Department of Homeland Security vows to use cybersecurity tools on 100% of votes in 2020 elections


Russian attempts to interfere in the 2016 presidential election had caught the government ‘flat-footed,’ a mistake the Department of Homeland Security claims won’t be repeated in the 2020 election.

Speaking at the International Conference on Cyber Security 2019, Christopher C. Krebs, Director of the DHS’s Cybersecurity and Infrastructure Security Agency, said the agency was only able to monitor the election systems for some 32% of all votes cast in 2016. 

‘We’re not going to be caught flat-footed again,’ he told conference attendees in New York Politico’s Eric Geller reports. 

‘We’re ready for what they’re going to bring at us.’

Politico’s Eric Geller reports that the agency promises to monitor 100% of the vote in 2020 with its Albert sensor technology. 

Developed as part of the DHS’s expansive Einstein project — which launched in 2003 to protect federal agencies from cyberattacks — Albert sensors monitor the network traffic at voter registration sites, tracking IP addresses and volume of data exchanged. 

That information is then compared to a library of known malware signatures to check for potentially suspicious behavior or contact with questionable IP addresses. 

During the 2018 midterms, CIS says the sensors were generating 2 terabytes of data per day.

The DHS says that hackers connected to Russian intelligence targeted election systems in at least that 21 states across the country, including California, Arizona, Ohio, Texas, and Wisconsin. 

Earlier this year, Florida governor Ron DeSantis confirmed that election networks in two Florida counties were compromised by Russian hackers, giving them access to a comprehensive cache of voter data. 
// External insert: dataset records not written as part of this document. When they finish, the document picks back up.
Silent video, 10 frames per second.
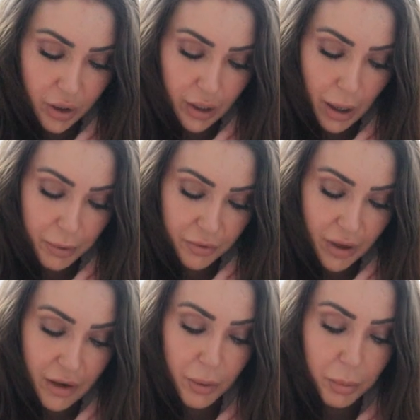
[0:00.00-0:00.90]
got a couple of
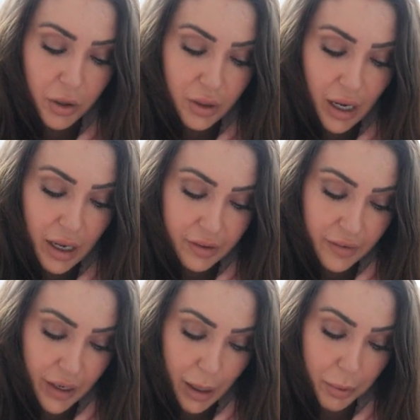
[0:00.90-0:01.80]
favorite
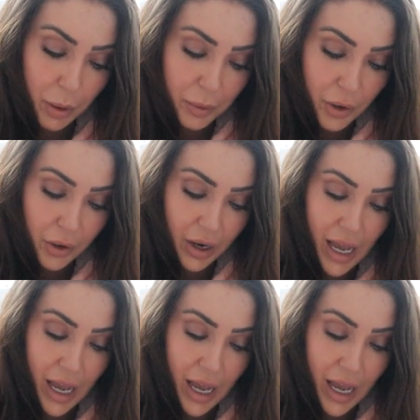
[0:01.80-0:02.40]
podcasts that I pop on.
According to the Mueller Report, Russian intelligence agencies also targeted ‘private technology firms responsible for manufacturing and administering election-related software and hardware, such as voter registration software and electronic polling stations.’

Earlier this year, the House passed two different bills intended to enhance cybersecurity for both the personal and professional accounts of government officials, as well as require all campaigns to report any suspected attempts at election interference.

Today, however, Senate Majority Leader Mitch McConnell blocked a vote on the bill, arguing in part that the government had already addressed the cybersecurity concerns faced in the 2016 election.